The young woman also had severe constipation. We choose when to go to the bathroom and have conscious control of the muscles that allow this to happen, a skill acquired very early in life. When this coordination is lost, the result is usually severe constipation.

Testing at one of the earlier hospitals showed that, like the diaphragm, the voluntary muscles of the pelvic floor were contracting rather than relaxing when there was a sense of fullness. Contraction of these muscles meant that nothing was getting through, hence severe constipation. This is now called pelvic floor dysfunction.

Why these disorders occur is not clear. Up to 25 percent of cases of irritable bowel syndrome follow a gastrointestinal infection. How and why that happens is still unknown. Links between others of these functional disorders and infection are still being investigated.

Fortunately, there is treatment available. Intensive physical therapy, guided by biofeedback, has been shown to be effective for both of these problems.

How the Diagnosis Was Made:

Given all the testing that the patient had had, Dr. Grothe, the doctor who saw her at the Mayo Clinic, was leaning toward functional bowel disease — as opposed to organic disease — early on in her thinking.

Initially she considered aerophagia, in which the habit of swallowing air causes bloating and discomfort. Typically, with this condition, symptoms are minimal in the morning and increase throughout the day as the patient swallows more air. But that was not the pattern this patient reported. Moreover, on exam, the young woman's abdomen didn't sound tympanic, as it would if it were full of air.

Dr. Grothe was also struck by the mother's report that the young woman's abdomen flattened out when she was under anesthesia. That suggested that the problem involved the muscles. So Dr. Grothe considered functional disorders of the muscles that would cause bloating and constipation.

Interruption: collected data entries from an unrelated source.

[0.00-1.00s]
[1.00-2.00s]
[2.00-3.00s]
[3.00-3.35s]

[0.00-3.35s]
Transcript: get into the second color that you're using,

Right away she focused on a newly described entity: abdominal phrenic dyssynergia. In studies, M.R.I.'s of patients with bloating were compared to those without. These images clearly showed downward displacement of the diaphragm when the abdomen was full, causing the distension and bloating. Since there is some conscious control of both the diaphragm and the abdominal walls, physical therapy can be useful.

This problem is frequently seen in conjunction with constipation caused by pelvic floor dysfunction, in which the muscles of the pelvic floor, like those of the diaphragm, constrict rather than relax when signaled by a sense of fullness. Could the abnormal positioning of the gut caused by the bloating lead to constipation by interrupting the normal coordination between the G.I. tract and the external muscles that facilitate going to the bathroom? It made sense.

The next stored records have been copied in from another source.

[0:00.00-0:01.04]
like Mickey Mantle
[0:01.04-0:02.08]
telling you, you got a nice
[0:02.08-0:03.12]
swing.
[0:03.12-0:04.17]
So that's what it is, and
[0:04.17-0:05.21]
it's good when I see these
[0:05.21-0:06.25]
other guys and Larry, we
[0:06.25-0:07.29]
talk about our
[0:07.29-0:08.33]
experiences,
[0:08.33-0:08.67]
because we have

Dr. Grothe explained her thinking to the family, then sent the patient to a special laboratory where this type of muscle coordination can be tested. If this was what she had, the treatment was intensive physical therapy using biofeedback to help the patient relearn what her body taught itself when she was an infant — how to coordinate the muscles that can be controlled with the involuntary muscles of the G.I. tract.

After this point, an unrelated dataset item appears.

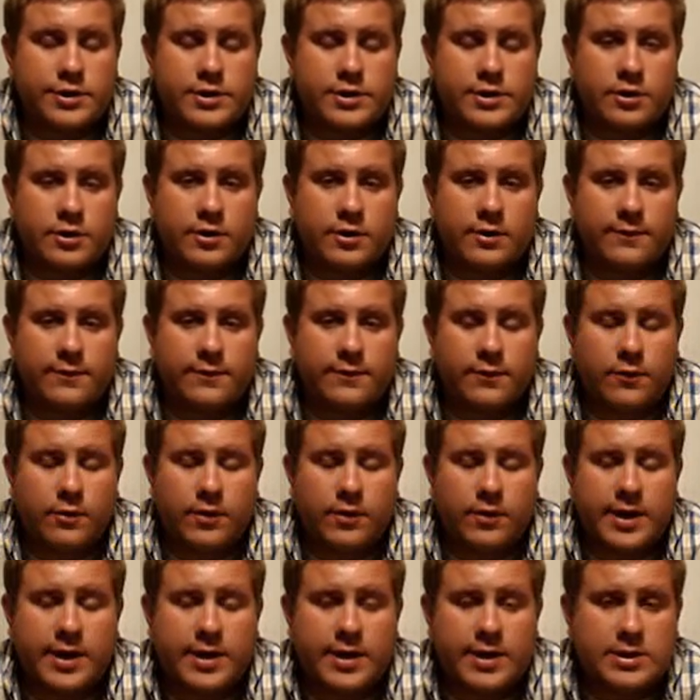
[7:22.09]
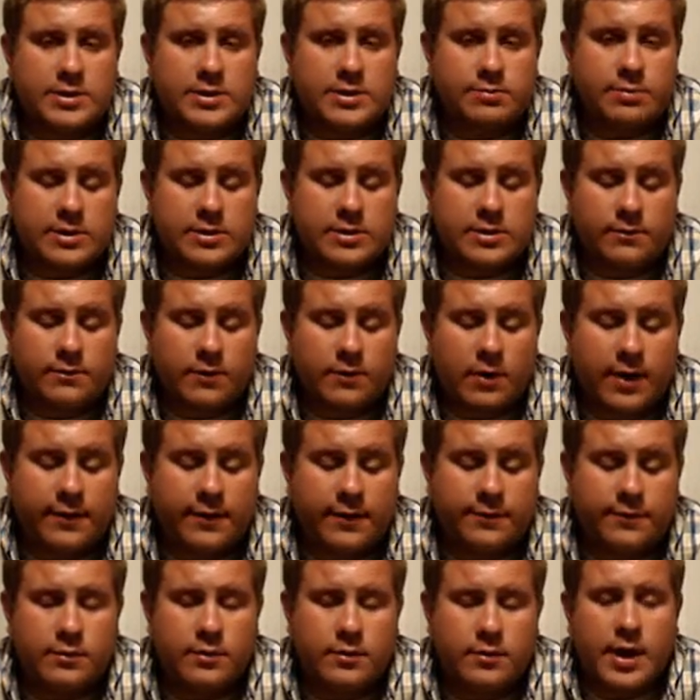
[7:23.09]
just looking for an inexpensive
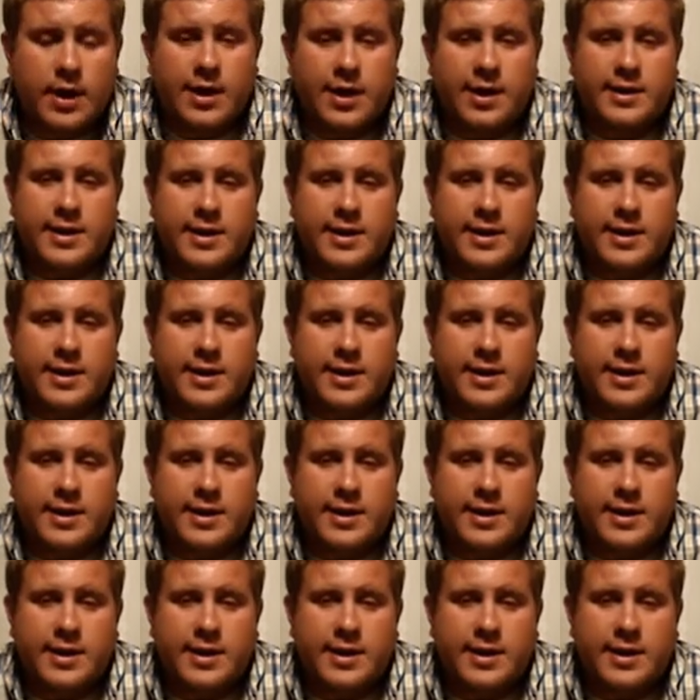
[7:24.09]
rifle,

The test was positive, and the young woman began treatment with biofeedback — three one-hour sessions every day. On the weekend, she took the biofeedback equipment to the hotel where she and her family were staying and continued the three-times-a-day regimen. Within two weeks, the young woman's stomach had shrunk nearly to normal. And within three, the constipation was gone completely.

Back to the Patient:

That was three months ago. The patient continues her three-times-a-day physical therapy routine at home. And she's in the gym daily but she isn't certain she will ever be able to compete in gymnastics at the same level again. Missing a week of practice will set you back, her mother, a gymnastics coach, told me. Missing a year can put you out of the game.

Still, the patient is working even harder than she did before she got sick to try to get back what she lost. And she's hopeful.

"I'll be back at the nationals and maybe — someday — the Olympics," she said. "And if I'm not the one on the mat, I still hope to be there, coaching the one who is."